What is the tradeoff for more field of view? The answer is you have less sensitivity. This is why a LADAR tracker can have a +1 sensitivity while using only .015m2 area compared to the PEMS's .1m2. The LADAR only has a few degrees of IFOV compared to whatever the PEMS array has.

Proposed house rule:
The scanners as listed in the design sequences have a 45% IFOV at the listed area and sensitivity. You may double or halve the IFOV by applying a .5 mod to the scanner's sensitivity, and 1/4x or 4x the IFOV for a +1 mod to sensitivity so a standard PEMS 12.5 has IFOV of 45 degrees, you could get a 13.5 for the same area if you cut your IFOV to 11.25 degrees, or get a 180 degree IFOV at 11.5 sensitivity. This is something the sensor operator may do on the fly so to speak. a 1/4 IFOV will take 16X as long to scan the same sky as the standard configuration, so that's a second trade: off time to scan a given area is X4 or X16 if you reduce your IFOV.
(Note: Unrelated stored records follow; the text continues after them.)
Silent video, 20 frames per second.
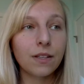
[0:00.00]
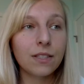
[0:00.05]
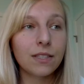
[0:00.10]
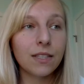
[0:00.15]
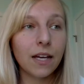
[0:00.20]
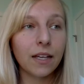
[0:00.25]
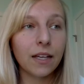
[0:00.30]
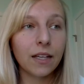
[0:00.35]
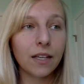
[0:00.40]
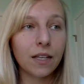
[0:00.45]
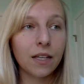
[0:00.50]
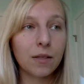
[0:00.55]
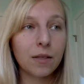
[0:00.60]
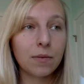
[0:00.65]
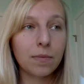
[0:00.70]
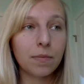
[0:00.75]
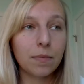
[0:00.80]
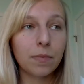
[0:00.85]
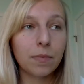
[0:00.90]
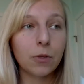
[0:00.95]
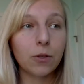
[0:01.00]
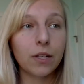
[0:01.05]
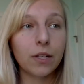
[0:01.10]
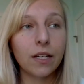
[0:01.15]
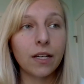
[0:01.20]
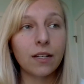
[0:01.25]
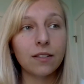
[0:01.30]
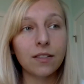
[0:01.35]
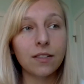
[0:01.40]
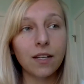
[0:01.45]
Second,
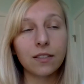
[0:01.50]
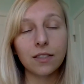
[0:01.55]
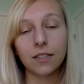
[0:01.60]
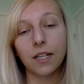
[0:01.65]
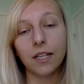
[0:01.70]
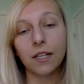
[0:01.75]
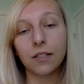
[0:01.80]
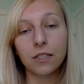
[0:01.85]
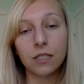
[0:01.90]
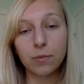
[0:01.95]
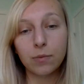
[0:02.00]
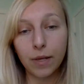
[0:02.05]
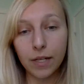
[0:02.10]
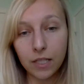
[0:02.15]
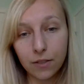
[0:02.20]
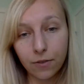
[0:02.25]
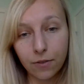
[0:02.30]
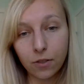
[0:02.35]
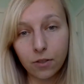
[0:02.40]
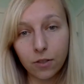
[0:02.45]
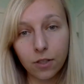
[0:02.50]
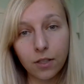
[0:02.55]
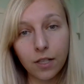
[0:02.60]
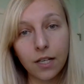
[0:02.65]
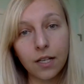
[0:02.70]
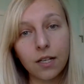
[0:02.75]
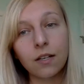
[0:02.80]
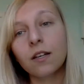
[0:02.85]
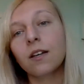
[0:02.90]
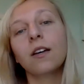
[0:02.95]
create a designated space for
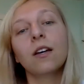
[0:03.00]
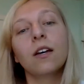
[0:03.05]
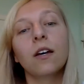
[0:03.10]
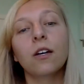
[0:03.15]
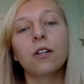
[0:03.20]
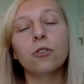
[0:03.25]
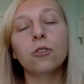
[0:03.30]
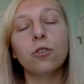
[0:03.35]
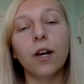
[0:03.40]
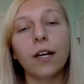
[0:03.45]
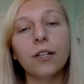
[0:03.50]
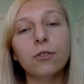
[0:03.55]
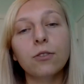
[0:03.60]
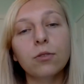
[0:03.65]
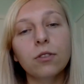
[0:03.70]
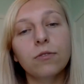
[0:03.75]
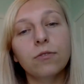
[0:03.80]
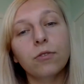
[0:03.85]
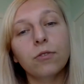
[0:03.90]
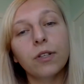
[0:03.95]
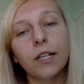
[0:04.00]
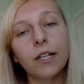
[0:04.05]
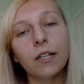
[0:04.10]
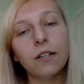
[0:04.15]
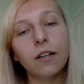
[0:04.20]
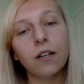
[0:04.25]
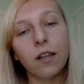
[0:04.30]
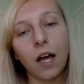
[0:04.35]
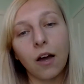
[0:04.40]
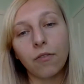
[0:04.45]
learning. Try to
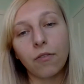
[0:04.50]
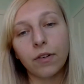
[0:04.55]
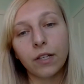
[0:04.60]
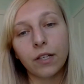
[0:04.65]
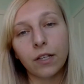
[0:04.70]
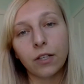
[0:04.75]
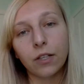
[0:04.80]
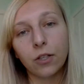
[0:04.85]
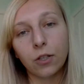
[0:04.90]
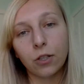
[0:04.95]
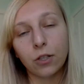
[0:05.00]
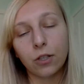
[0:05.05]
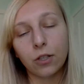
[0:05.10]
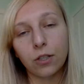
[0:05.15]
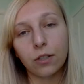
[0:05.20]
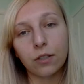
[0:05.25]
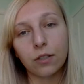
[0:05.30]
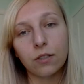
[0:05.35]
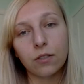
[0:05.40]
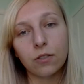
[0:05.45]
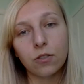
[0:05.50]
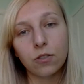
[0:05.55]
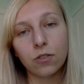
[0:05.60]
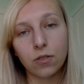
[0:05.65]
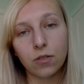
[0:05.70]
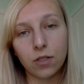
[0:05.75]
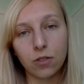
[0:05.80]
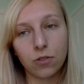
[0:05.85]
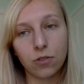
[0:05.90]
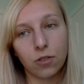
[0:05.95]
avoid allowing your
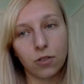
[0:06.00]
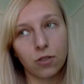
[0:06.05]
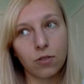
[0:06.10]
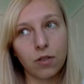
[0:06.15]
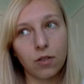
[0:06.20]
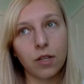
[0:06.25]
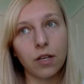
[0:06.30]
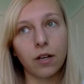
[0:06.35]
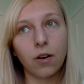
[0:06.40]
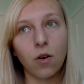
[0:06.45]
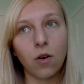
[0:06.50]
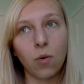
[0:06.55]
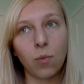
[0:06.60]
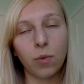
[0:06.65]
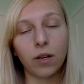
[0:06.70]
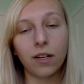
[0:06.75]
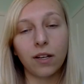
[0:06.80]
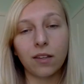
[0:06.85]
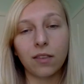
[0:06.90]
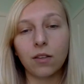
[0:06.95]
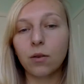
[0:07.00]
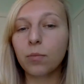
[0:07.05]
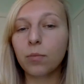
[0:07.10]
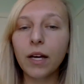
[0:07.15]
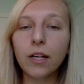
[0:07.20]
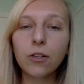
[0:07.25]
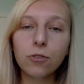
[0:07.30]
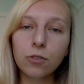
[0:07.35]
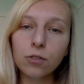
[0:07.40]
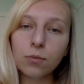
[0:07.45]
students to do their homework in their
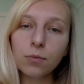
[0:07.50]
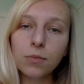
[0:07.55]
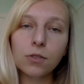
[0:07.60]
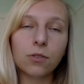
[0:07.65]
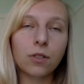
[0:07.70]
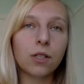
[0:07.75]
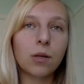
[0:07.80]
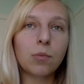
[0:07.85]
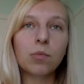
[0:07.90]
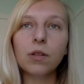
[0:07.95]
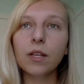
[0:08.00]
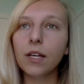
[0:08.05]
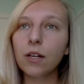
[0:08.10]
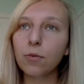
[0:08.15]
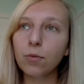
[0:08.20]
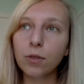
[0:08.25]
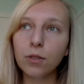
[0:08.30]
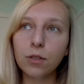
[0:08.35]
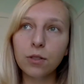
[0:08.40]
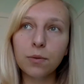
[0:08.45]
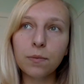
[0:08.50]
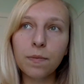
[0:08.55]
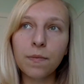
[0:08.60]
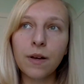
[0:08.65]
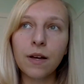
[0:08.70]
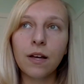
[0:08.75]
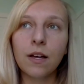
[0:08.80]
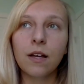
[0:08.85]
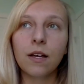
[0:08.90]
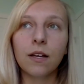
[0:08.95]
bedrooms or in a playroom.
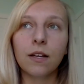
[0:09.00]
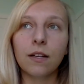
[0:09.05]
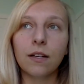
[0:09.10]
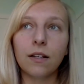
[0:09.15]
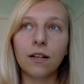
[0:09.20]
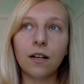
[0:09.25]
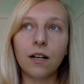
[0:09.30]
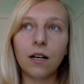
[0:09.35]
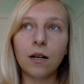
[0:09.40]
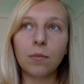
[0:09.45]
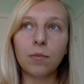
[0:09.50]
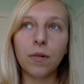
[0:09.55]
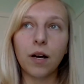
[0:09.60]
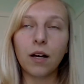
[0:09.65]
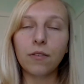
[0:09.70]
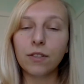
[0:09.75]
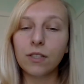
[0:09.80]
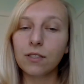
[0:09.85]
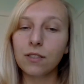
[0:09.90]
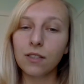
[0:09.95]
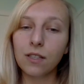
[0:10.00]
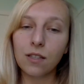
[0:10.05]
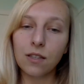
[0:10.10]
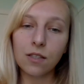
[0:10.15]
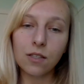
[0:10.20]
Obviously,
So how does all this play out?
Merchant jumps into the system with his PEMS scanner set to 180 degrees and he rotates his ship to sweep the scanner across the full sky in the first 30 seconds. Referee conducts sensor task with sensitivity at 11.5, and reports the presence of the high port and some ships that are maneuvering away, but nothing is close.
Merchant then reconfigures the array for a 90 degree IFOV and sweeps the sky for two more minutes at 12.0 sensitivity, getting a few more detections.
Then they set it to the standard 45 degrees and begin an 8 minute sweep at 12.5 sensitivity, picking up an inbound powered down small craft. A further reconfiguration to the 11.25 degree configuration to attempt to target lock the small craft with an effective sensitivity of 13.5.
 
Thanks for taking the time to do all of this. That last post is particularly useful for coming up with stuff to use as standard procedure on a starship.